I know exactly what you mean. I knew several older couples that felt that way. The next one was always just around the corner. I was given several boxes of farm stuff one of those couples had saved in exchange for helping them with a project. In addition to the old shotgun shells and harness hardware in the boxes, which is what I was after, there was a mess of "stuff" they'd saved- balls of string knotted together, home made hoof knives made from files, worn out files, pieces of wax the size of a gumstick, things like that. It was junk to us, but it was worth saving to them.
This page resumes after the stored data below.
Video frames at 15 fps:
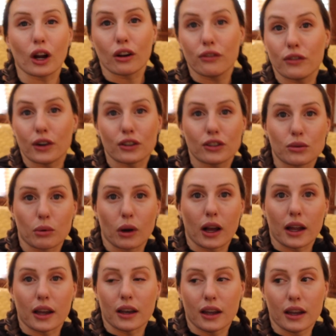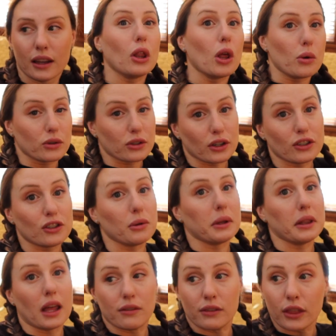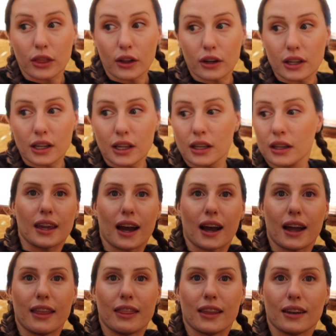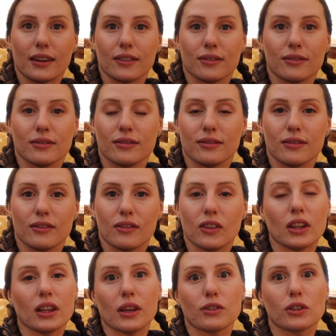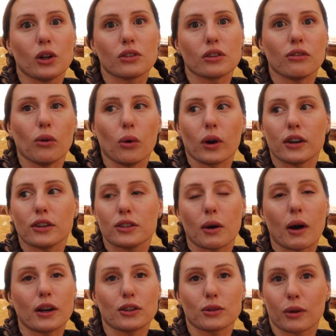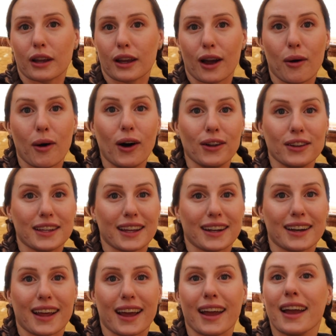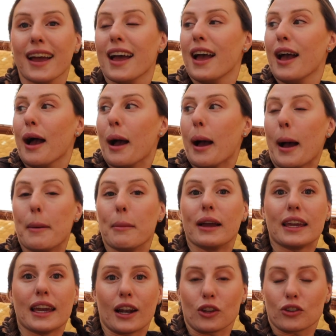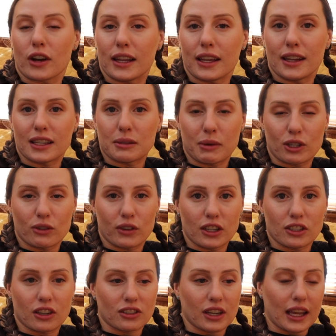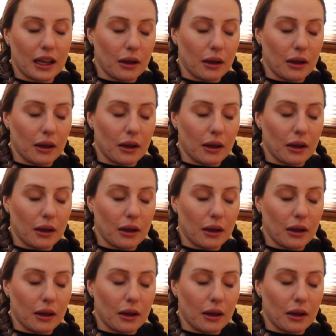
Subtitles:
our first run closer to 11:30. Yeah, and then the lifts close at 4:00. So I just wanna go all day today. Again, I'll try to get as much footage as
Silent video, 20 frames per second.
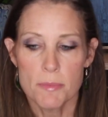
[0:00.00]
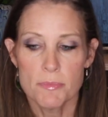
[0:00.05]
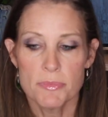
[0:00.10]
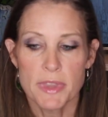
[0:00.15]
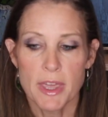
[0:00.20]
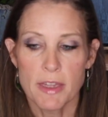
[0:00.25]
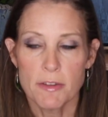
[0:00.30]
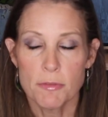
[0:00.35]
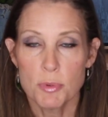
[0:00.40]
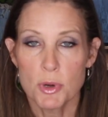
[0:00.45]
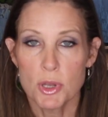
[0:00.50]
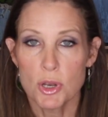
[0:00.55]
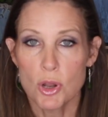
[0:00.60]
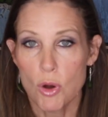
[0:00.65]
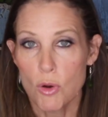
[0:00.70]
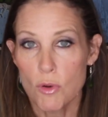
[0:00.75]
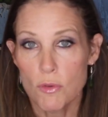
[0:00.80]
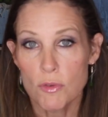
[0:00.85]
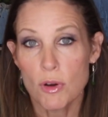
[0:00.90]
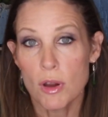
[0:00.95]
They've put
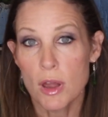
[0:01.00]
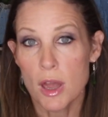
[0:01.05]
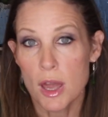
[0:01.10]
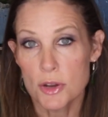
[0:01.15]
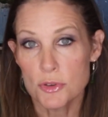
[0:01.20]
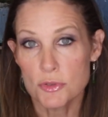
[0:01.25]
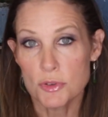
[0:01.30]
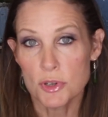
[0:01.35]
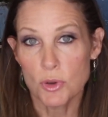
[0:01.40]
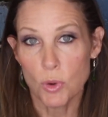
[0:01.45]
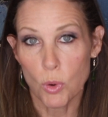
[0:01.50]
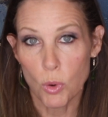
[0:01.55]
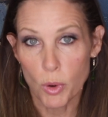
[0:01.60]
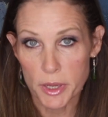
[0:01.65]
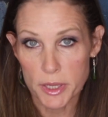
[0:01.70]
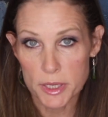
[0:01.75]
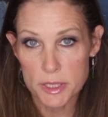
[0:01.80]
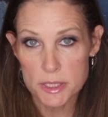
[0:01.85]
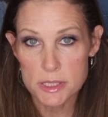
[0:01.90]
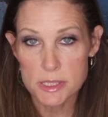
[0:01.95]
over 100
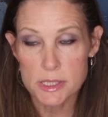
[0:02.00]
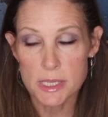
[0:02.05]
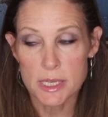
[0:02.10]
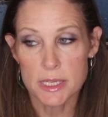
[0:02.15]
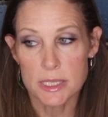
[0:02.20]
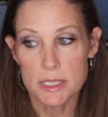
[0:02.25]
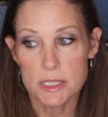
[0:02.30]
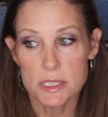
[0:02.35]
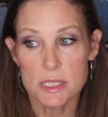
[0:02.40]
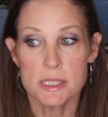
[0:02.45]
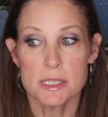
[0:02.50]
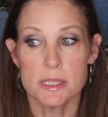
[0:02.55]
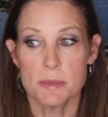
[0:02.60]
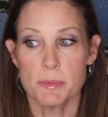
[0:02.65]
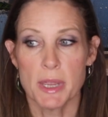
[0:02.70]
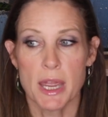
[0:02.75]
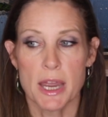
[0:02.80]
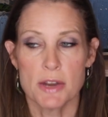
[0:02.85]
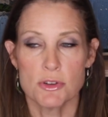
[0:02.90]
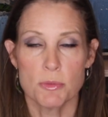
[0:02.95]
Hoyas into
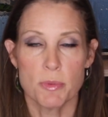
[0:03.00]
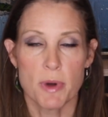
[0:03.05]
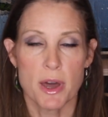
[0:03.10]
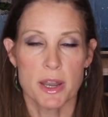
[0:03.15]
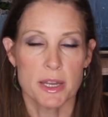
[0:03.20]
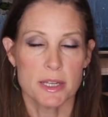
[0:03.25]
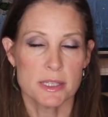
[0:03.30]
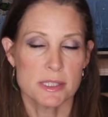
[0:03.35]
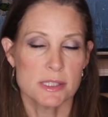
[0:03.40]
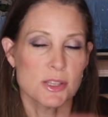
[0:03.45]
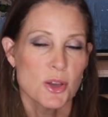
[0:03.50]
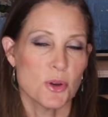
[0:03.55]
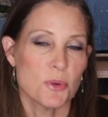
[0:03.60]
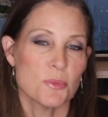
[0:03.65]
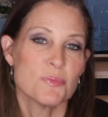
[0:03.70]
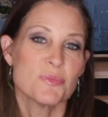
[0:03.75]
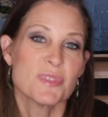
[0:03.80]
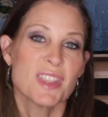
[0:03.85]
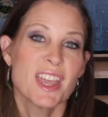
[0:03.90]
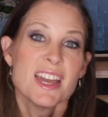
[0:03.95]
semihydroponics. So
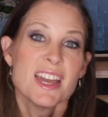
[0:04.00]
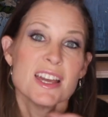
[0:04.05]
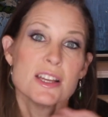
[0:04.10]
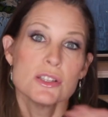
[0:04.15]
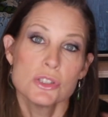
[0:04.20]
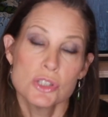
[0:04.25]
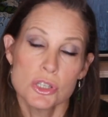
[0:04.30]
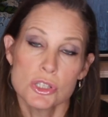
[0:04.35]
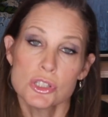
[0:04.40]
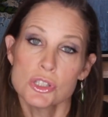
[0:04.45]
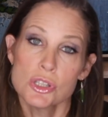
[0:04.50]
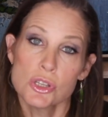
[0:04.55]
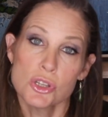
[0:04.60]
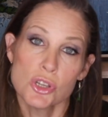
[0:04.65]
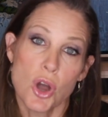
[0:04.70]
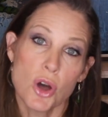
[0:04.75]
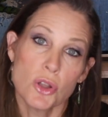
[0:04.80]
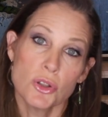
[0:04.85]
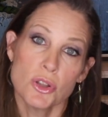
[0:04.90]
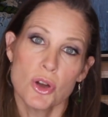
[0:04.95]
just so
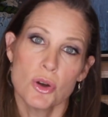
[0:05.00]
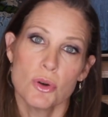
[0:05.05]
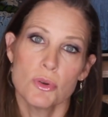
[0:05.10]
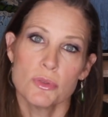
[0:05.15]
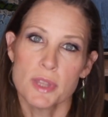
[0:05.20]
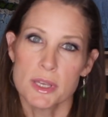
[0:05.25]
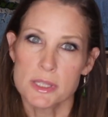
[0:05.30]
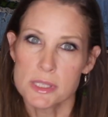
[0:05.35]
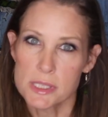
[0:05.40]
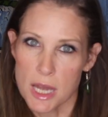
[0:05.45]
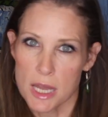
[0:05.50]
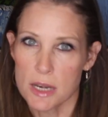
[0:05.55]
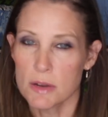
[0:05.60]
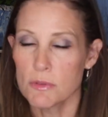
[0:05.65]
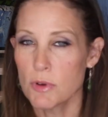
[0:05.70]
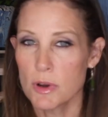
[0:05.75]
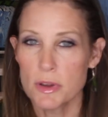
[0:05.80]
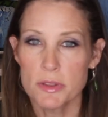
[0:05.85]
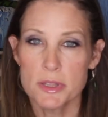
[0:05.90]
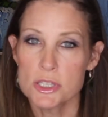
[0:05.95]
y'all know, that's kind of
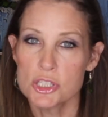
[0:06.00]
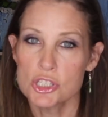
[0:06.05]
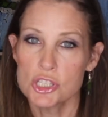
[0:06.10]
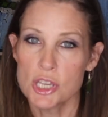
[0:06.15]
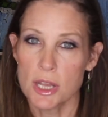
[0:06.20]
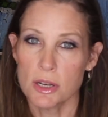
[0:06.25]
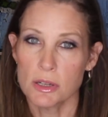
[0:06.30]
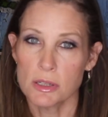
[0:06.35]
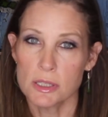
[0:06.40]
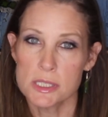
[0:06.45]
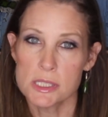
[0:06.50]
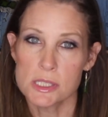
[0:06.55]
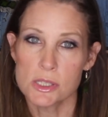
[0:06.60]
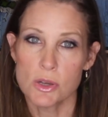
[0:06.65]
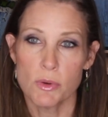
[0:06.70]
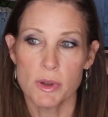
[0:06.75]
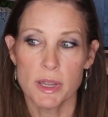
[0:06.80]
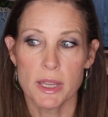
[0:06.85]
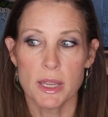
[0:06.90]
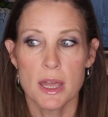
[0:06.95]
where this channel is
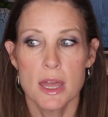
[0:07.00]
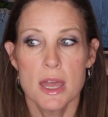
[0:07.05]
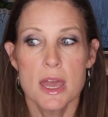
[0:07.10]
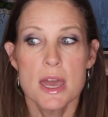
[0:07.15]
going.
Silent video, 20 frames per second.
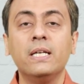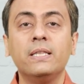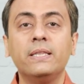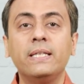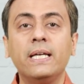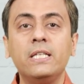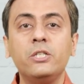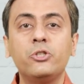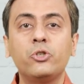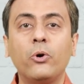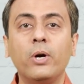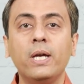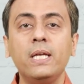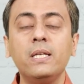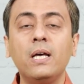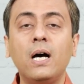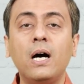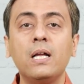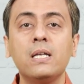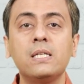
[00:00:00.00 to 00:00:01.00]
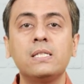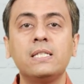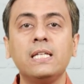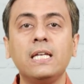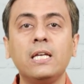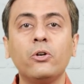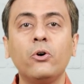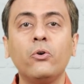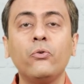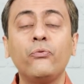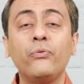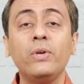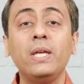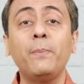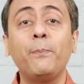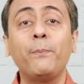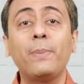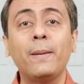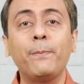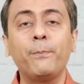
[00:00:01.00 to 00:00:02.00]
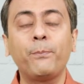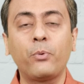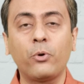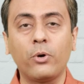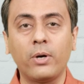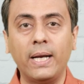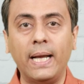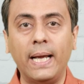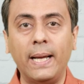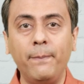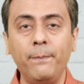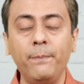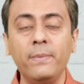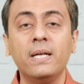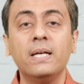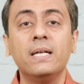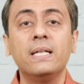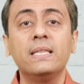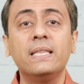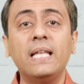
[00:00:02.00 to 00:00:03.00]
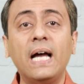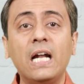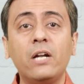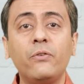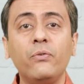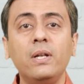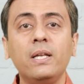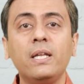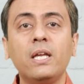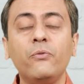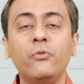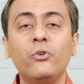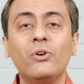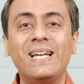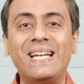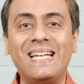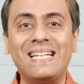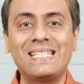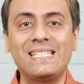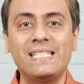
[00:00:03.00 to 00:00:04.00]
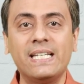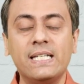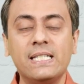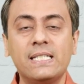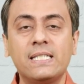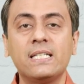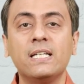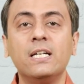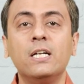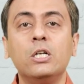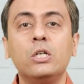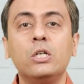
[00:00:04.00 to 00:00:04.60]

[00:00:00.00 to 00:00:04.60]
then join our zero fee PEP program that will give you access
My grandparents were the same. When my dad's mother died, she had a shed full of glass mustard and pickle jars. Christmas wrapping paper was always carefully removed, folded and saved to be used again. The idea must have been planted in my brain too, I have a hard time throwing away stuff that could be reused.
 
Believe it or not some farmers' lifeline in the Depression was the whiskey business. Some would set the still out in the corn field so many rows in.

From what I was told the sheriff was kinda in on it too. Whenever the feds were coming to check up on everyone he'd go up town and say subtle hints like "It's gonna get cold tonight better put the cows in." Then everyone would get the hint and get ready for the revenuers.